LYNN — Their monthly meetings sometimes don’t number more than six residents, but Friends of Ward 5 crime watch members want to swell their ranks and put more eyes on the lookout to make neighborhoods safer.
Friends charter member Dolores Yoder said her Lynn Common neighborhood is safer today than it was in the mid-1990s when drug deals, late-night street fights and speeding drivers put residents on the defensive.
“You could never get a good night’s sleep. A lot of people kept their kids indoors,” Yoder said.
Yoder, her husband, Ron, and Friends member Jennie Grassa credited former Ward 5 City Councilor (now EDIC/Lynn Executive Director) James M. Cowdell with helping neighbors launch Friends of Ward 5.
“Meetings were packed. You had 75 people at meetings and Jim Cowdell never missed one,” Grassa said.

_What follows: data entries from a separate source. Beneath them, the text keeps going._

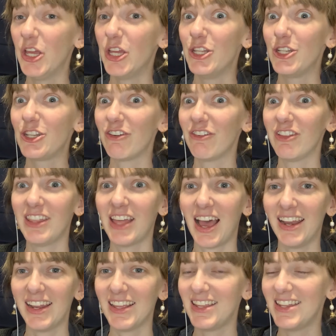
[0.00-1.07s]
So
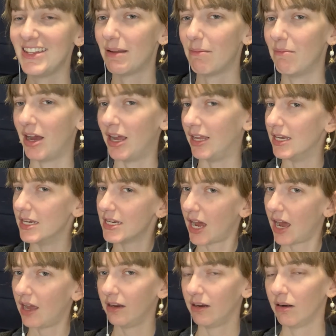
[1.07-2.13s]
that is my
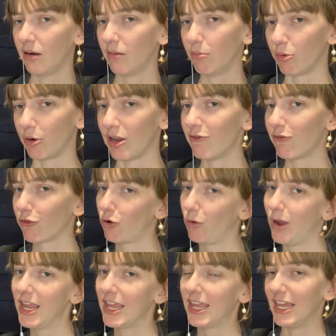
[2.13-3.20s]
entire brief,
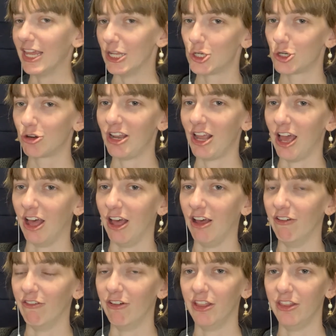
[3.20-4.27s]
quick history
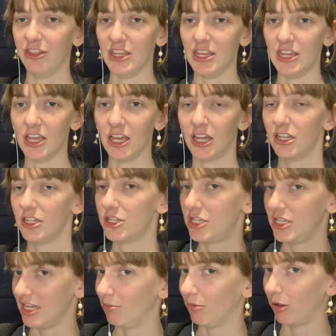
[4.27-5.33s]
of the
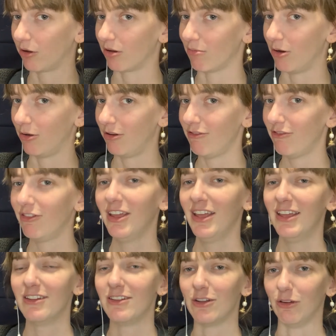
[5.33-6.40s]
steam locomotive.
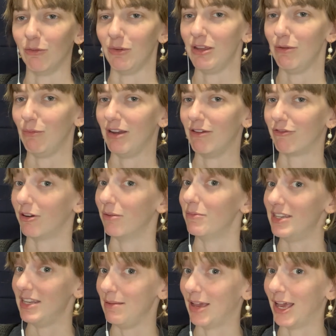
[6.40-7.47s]
So we went from
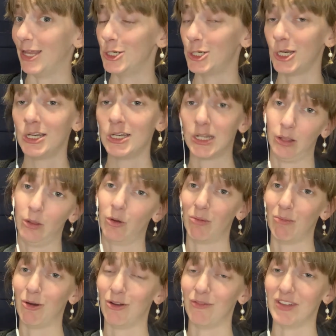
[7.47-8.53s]
steam engine to
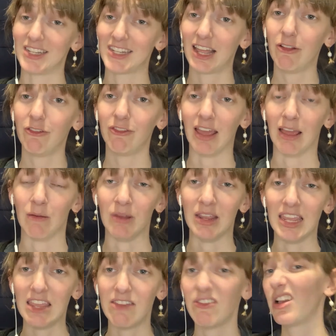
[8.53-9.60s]
locomotive itself, and we
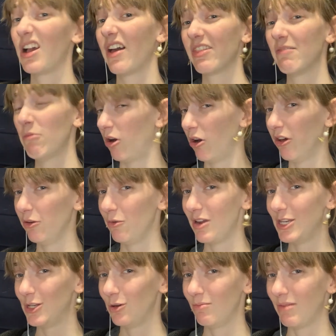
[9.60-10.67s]
even got them all the way
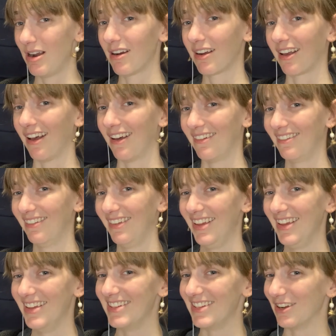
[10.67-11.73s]
to America.
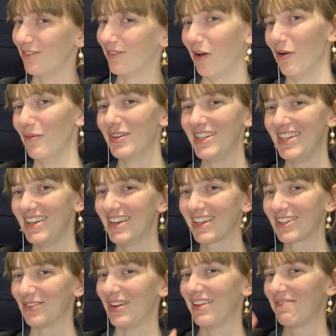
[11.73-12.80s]
So hope to see you
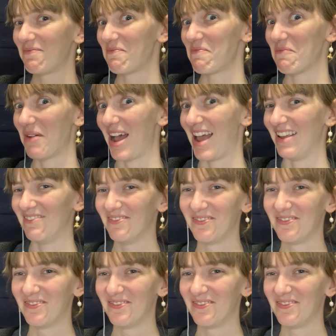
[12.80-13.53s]
next week. Bye.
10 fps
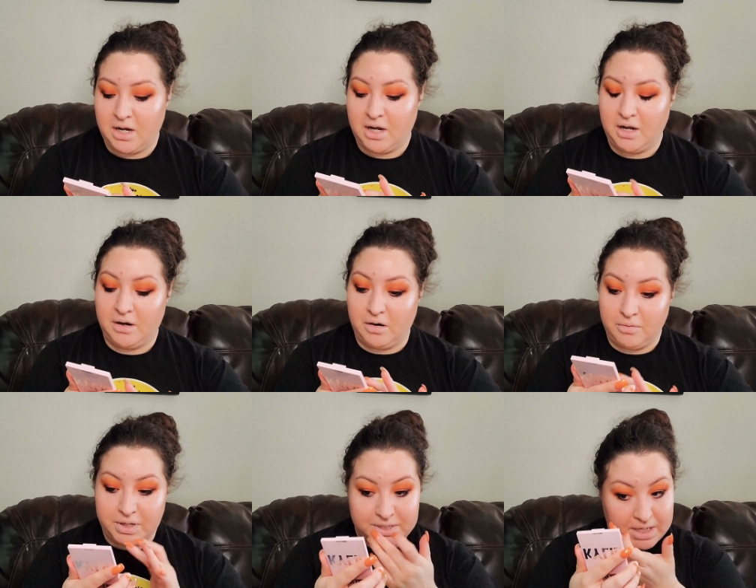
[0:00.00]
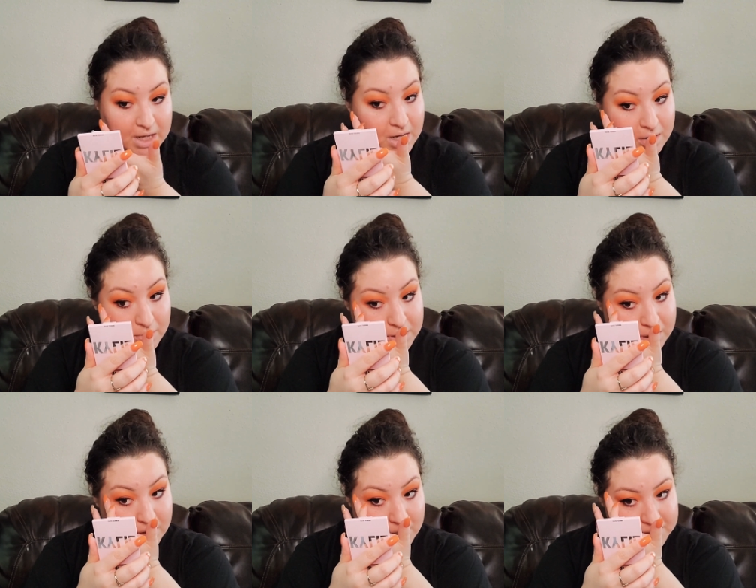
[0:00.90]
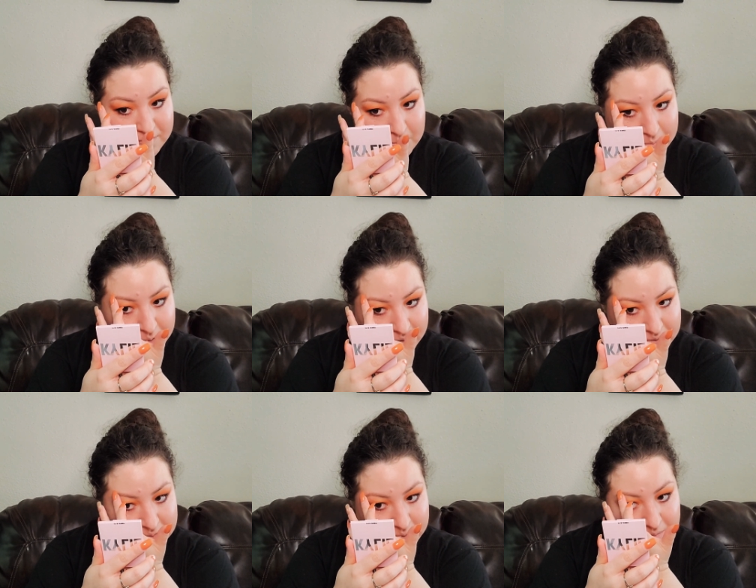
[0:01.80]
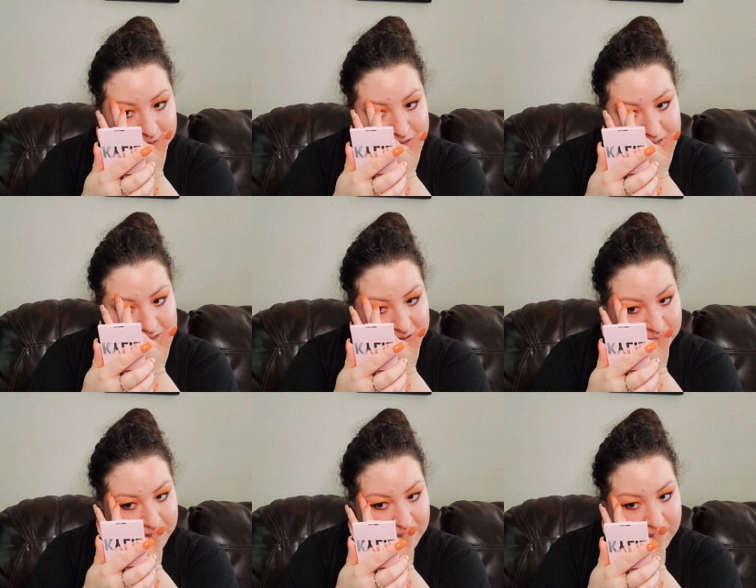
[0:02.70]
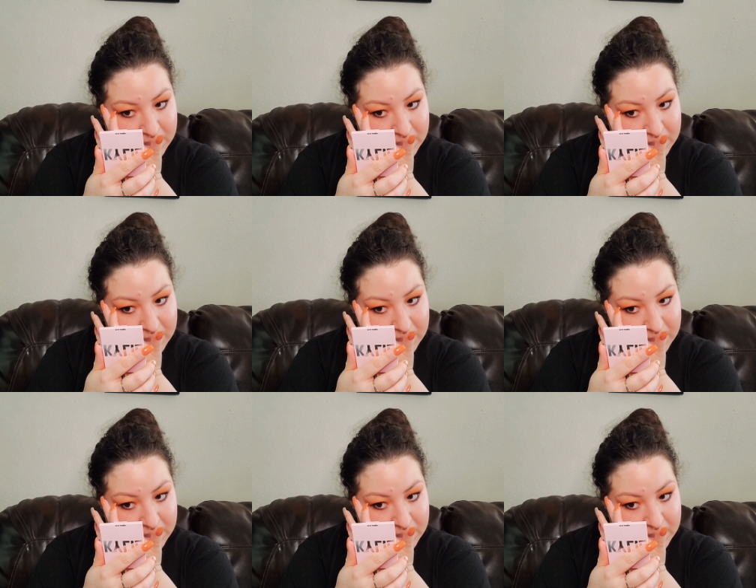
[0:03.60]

I always say I want the gods from above to be able to see me.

Current Ward 5 Councilor Dianna Chakoutis said busy lifestyles, jobs and family activities make it tough for residents to attend crime watch meetings. But she said Ward 5 and the city will be safer if residents extend the same vigilance they apply to their homes and streets to their neighborhood and the ward.
“Everyone watches their own street. We want to get more people involved,” Chakoutis said.
Friends of Ward 5 takes the winter off but the crime watch’s monthly meetings start again on March 25, 7-8 p.m., at the Lynn Police Department, 300 Washington St., with subsequent meetings held on the last Monday of each month.
Chakoutis urged anyone interested in learning more about Friends of Ward 5 to call her at 781-595-4779. She said monthly meetings feature city officials discussing topics ranging from public safety and keeping streets clean to playground maintenance.
Lynn went through a crime watch frenzy in the mid-1990s when federal money poured into Lynn and other cities to pay for community policing initiatives connecting police officers closely with neighborhood residents.
A crime watch formed around Union Street in 1990 was followed a year later by 12 new crime watches with 16 more formed in 1992 and 1993. A crime watch formed along beachfront neighborhoods boasted its own newsletter and former state Attorney General Scott Harshbarger toured West Lynn with crime watch members in 1993.
Dolores Yoder said Friends of Ward 5 hosted barbecues, got to know police officers walking beats and riding bikes on a first-name basis and worked closely with good landlords to improve neighborhood safety.
“The neighborhood came together and it got better. What really helped us was the police got to know the people on the street,” she said.
Chakoutis said Friends meetings over the years have typically been well attended in response to serious crimes, including shootings, committed in Ward 5.
But she said Friends want to redouble group efforts to show residents that public safety worries centered on their own street more often than not mirror concerns held by residents in other ward neighborhoods.
“Our motto is, ‘If you see something, talk about it,'” Dolores Yoder said.